[Dataset items]
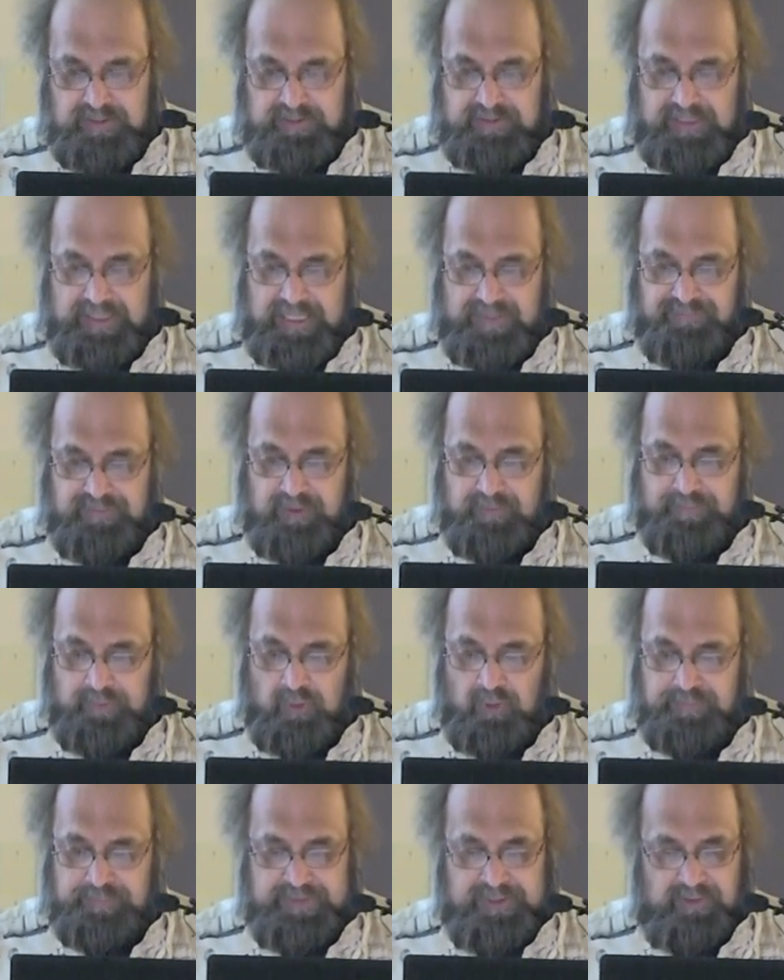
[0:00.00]
to have their
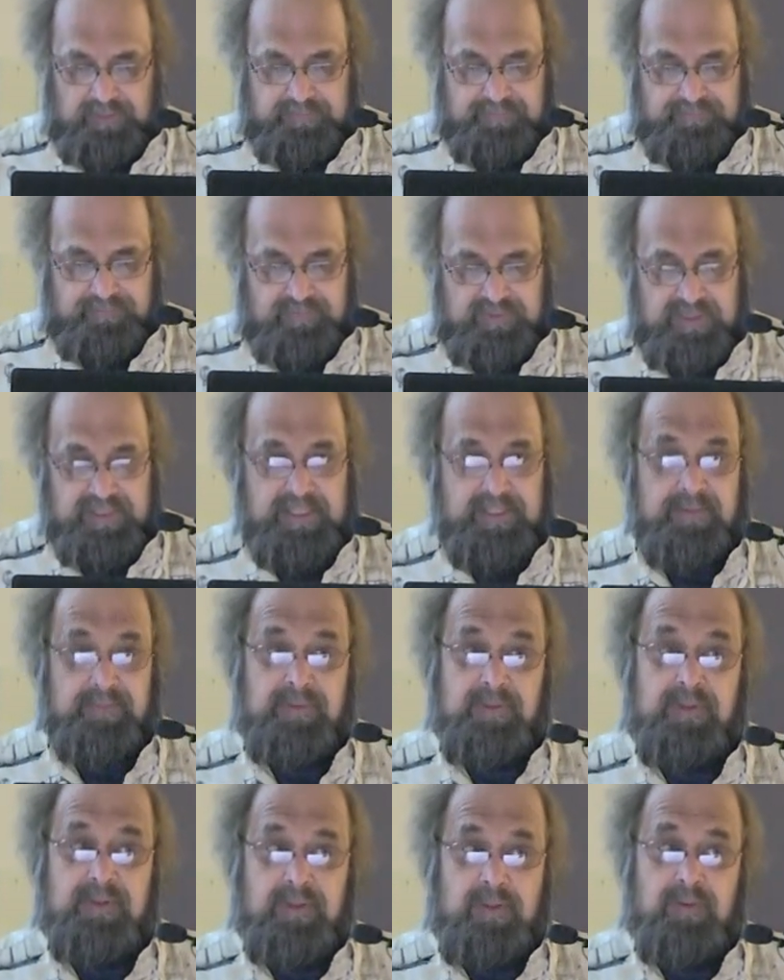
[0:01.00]
boat built,
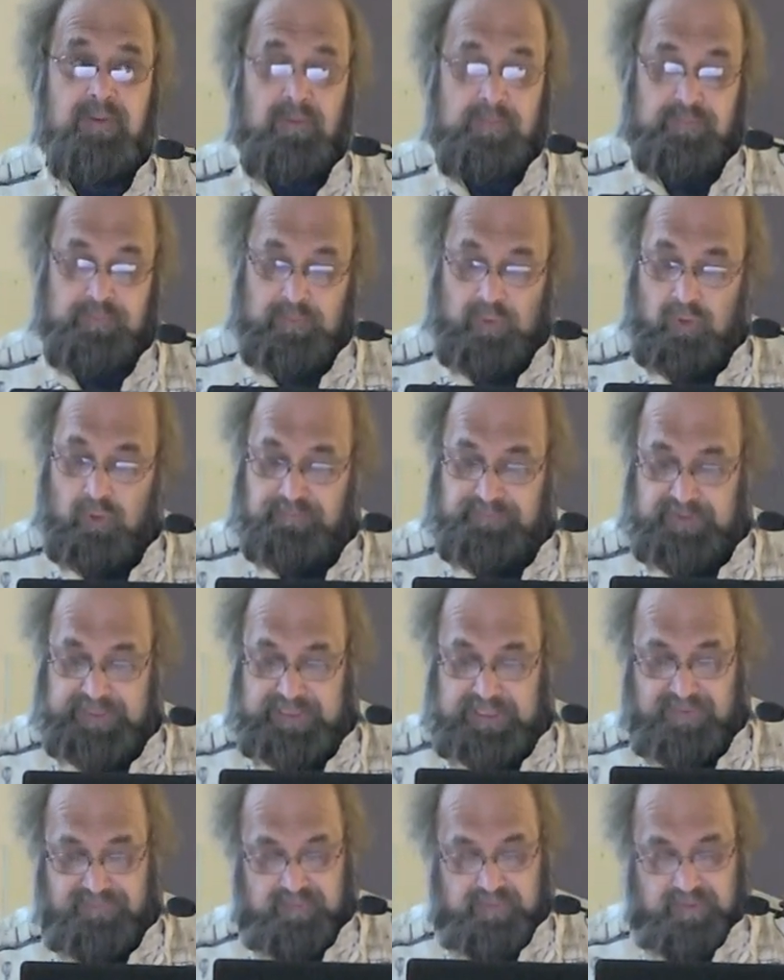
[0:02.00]
and
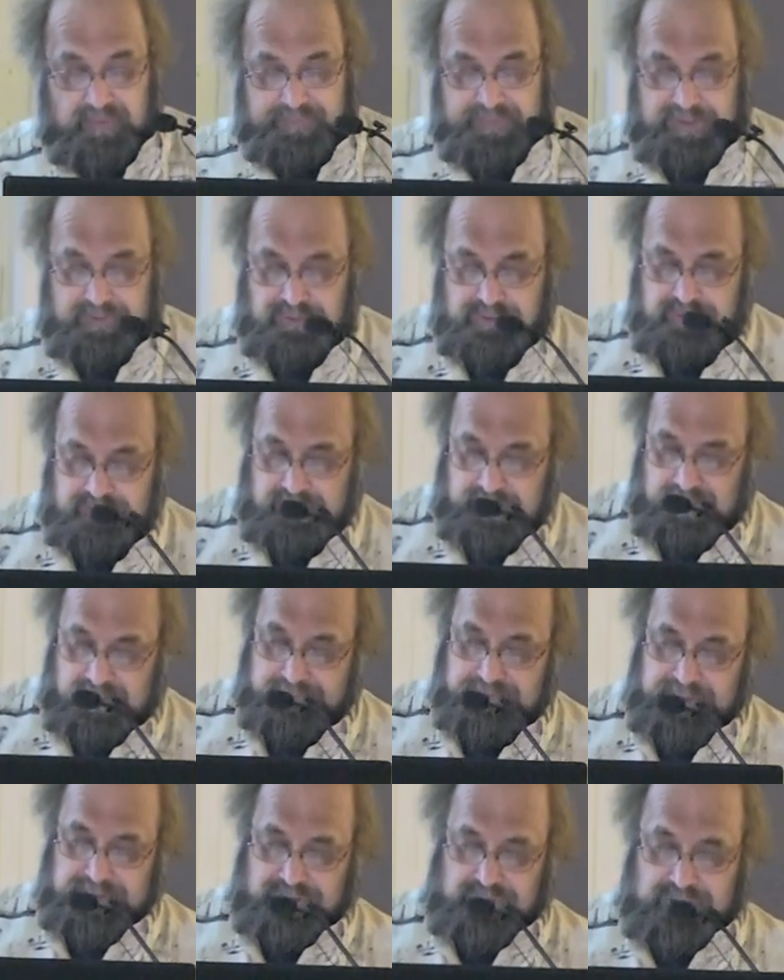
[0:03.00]
hopefully give them the be uh,
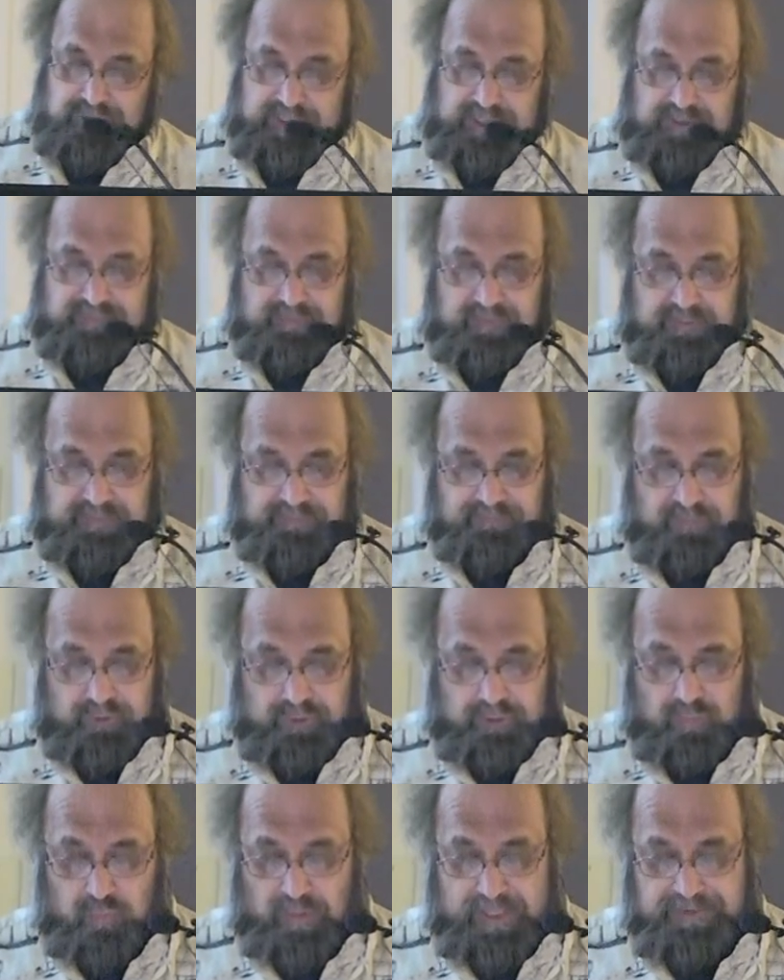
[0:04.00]
best chance for, for
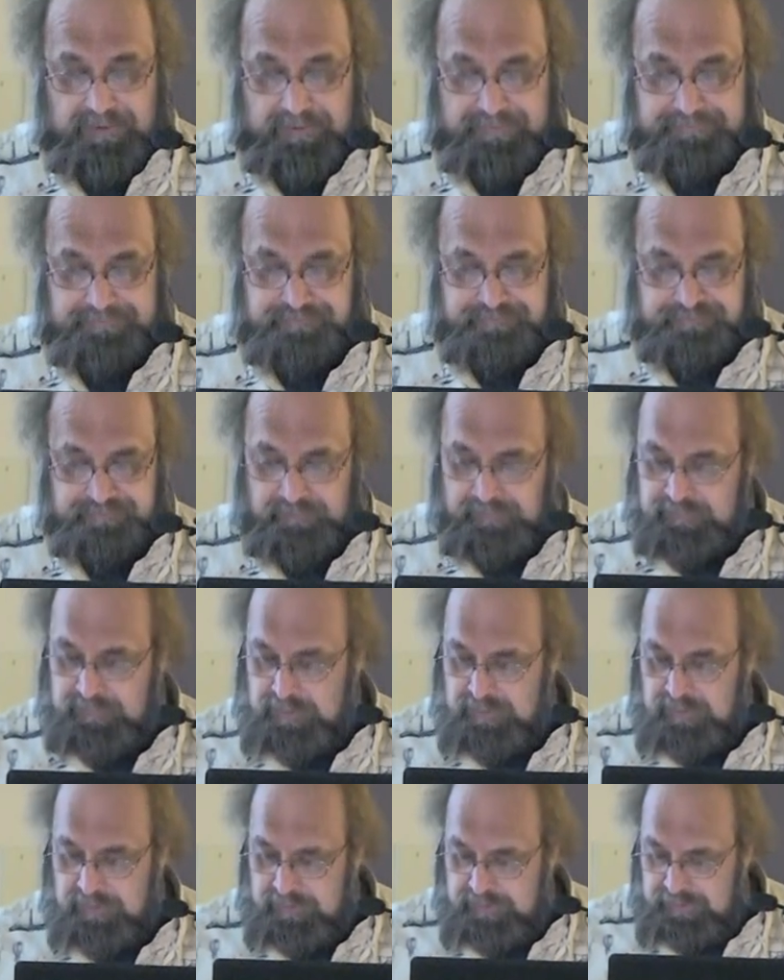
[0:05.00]
good weather.
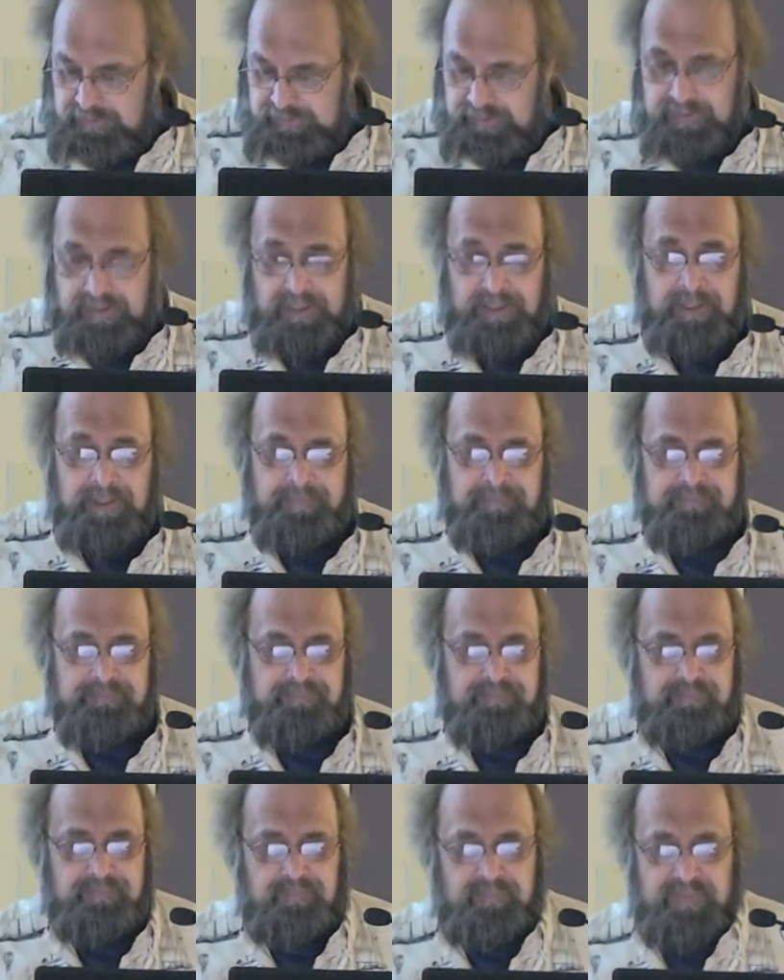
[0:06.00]
Um,
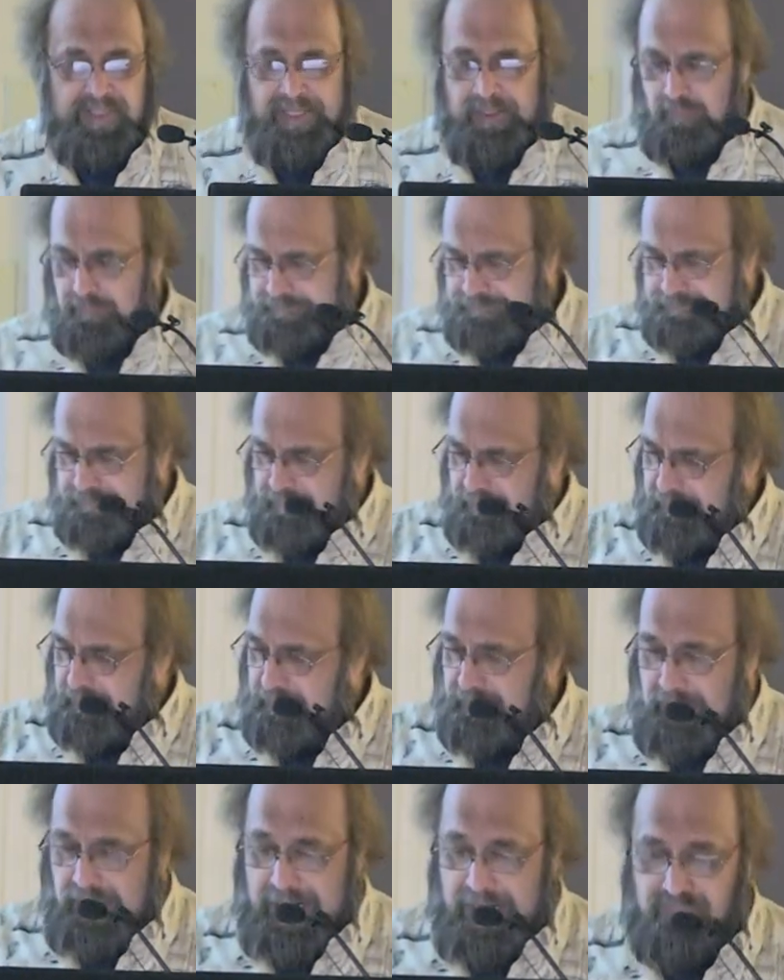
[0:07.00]
now,
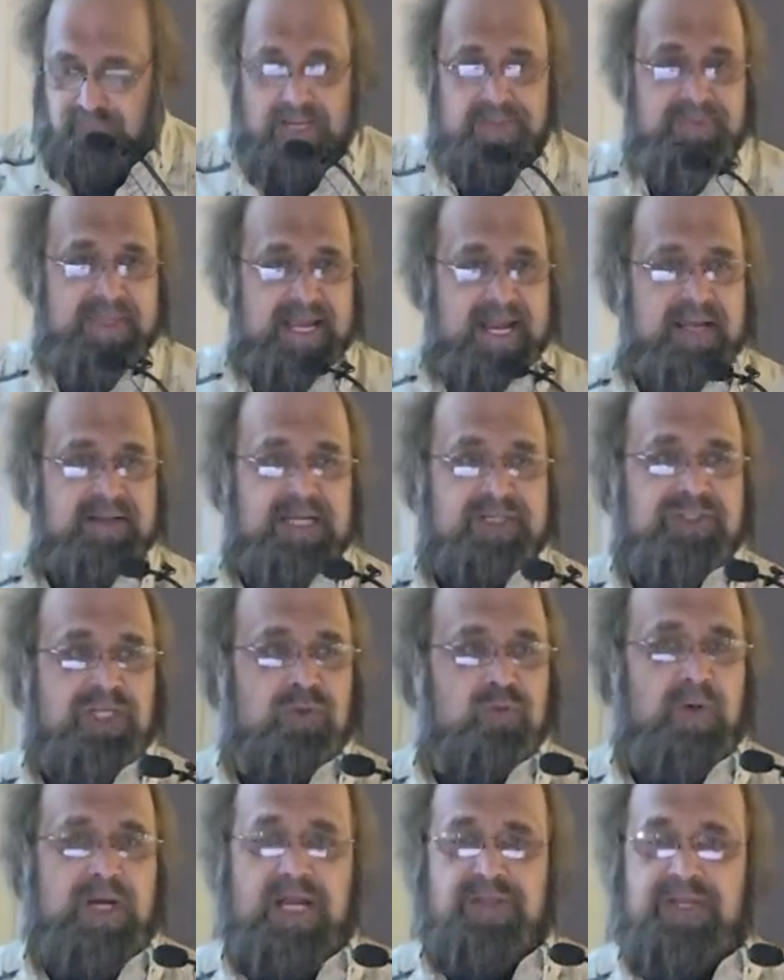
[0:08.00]
I read that, and I
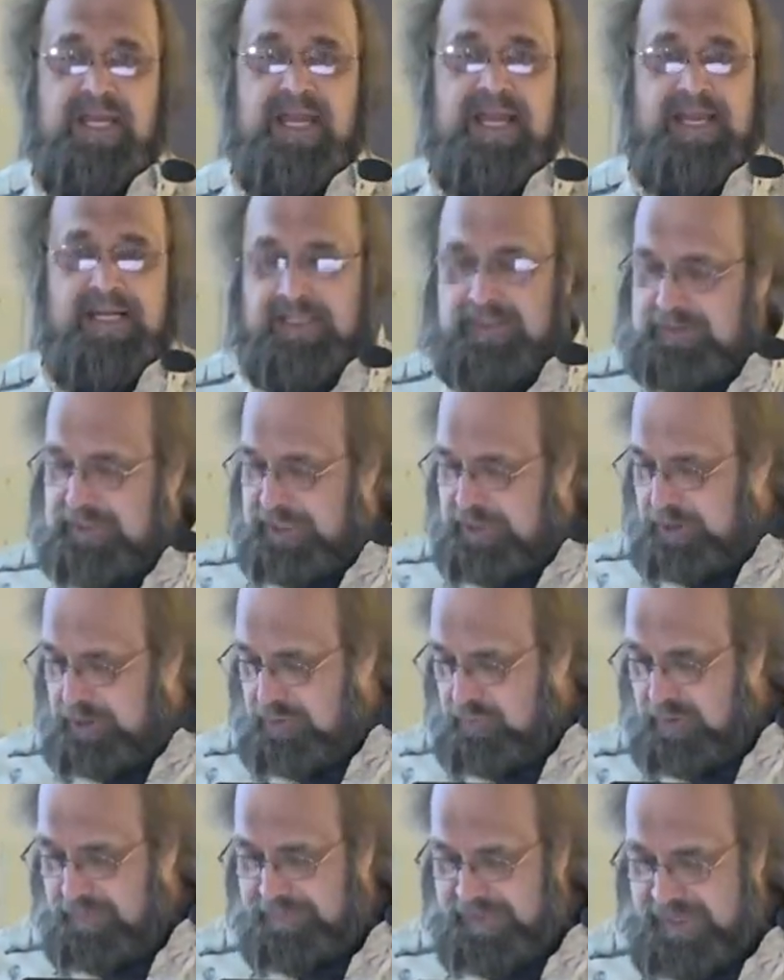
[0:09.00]
says, where the heck do you
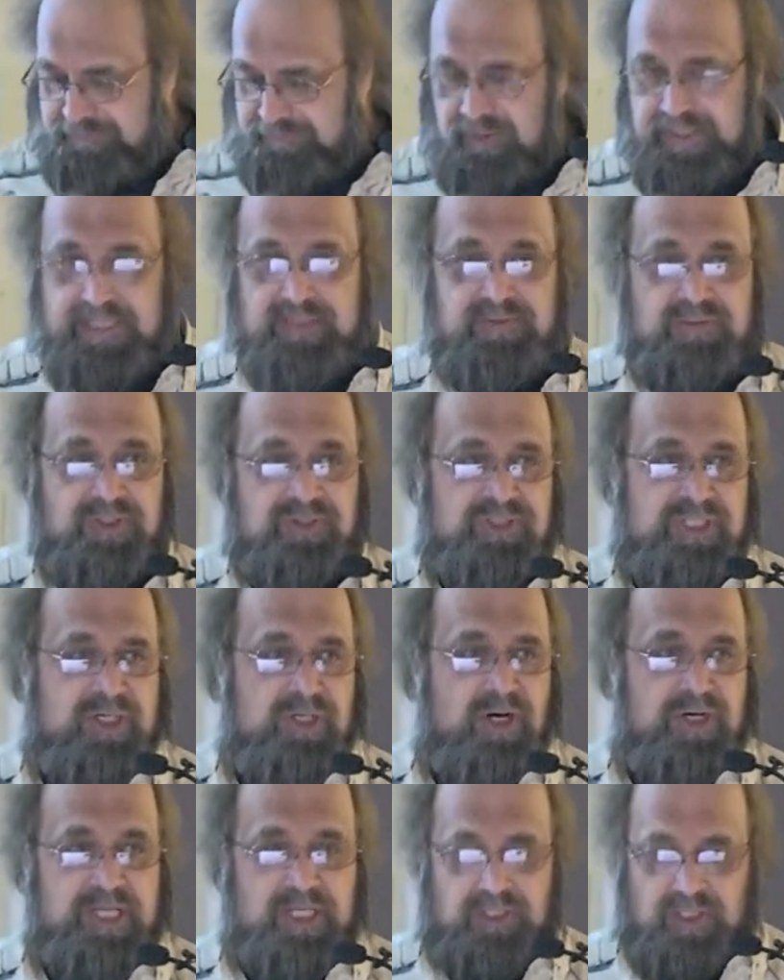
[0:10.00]
go in Beverly to sit
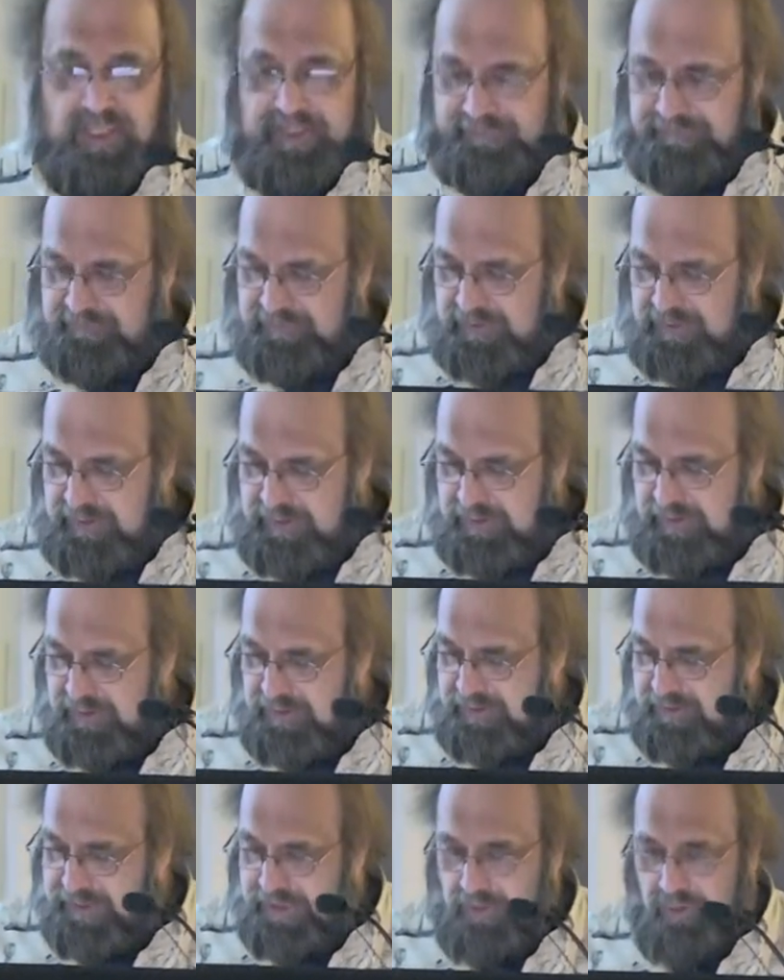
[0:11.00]
on a cliff
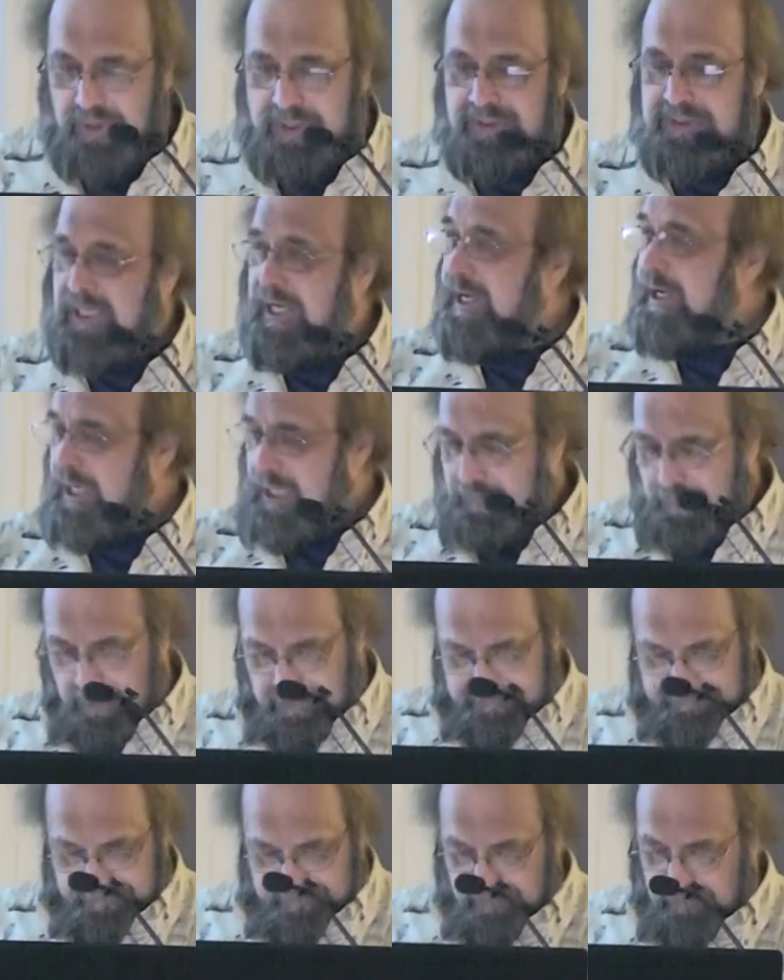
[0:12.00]
and look at the harbor?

TASK GOAL
Copy the entries precisely, images excluded.

SOLVED PROBLEM
[0:00.00]
to have their
[0:01.00]
boat built,
[0:02.00]
and
[0:03.00]
hopefully give them the be uh,
[0:04.00]
best chance for, for
[0:05.00]
good weather.
[0:06.00]
Um,
[0:07.00]
now,
[0:08.00]
I read that, and I
[0:09.00]
says, where the heck do you
[0:10.00]
go in Beverly to sit
[0:11.00]
on a cliff
[0:12.00]
and look at the harbor?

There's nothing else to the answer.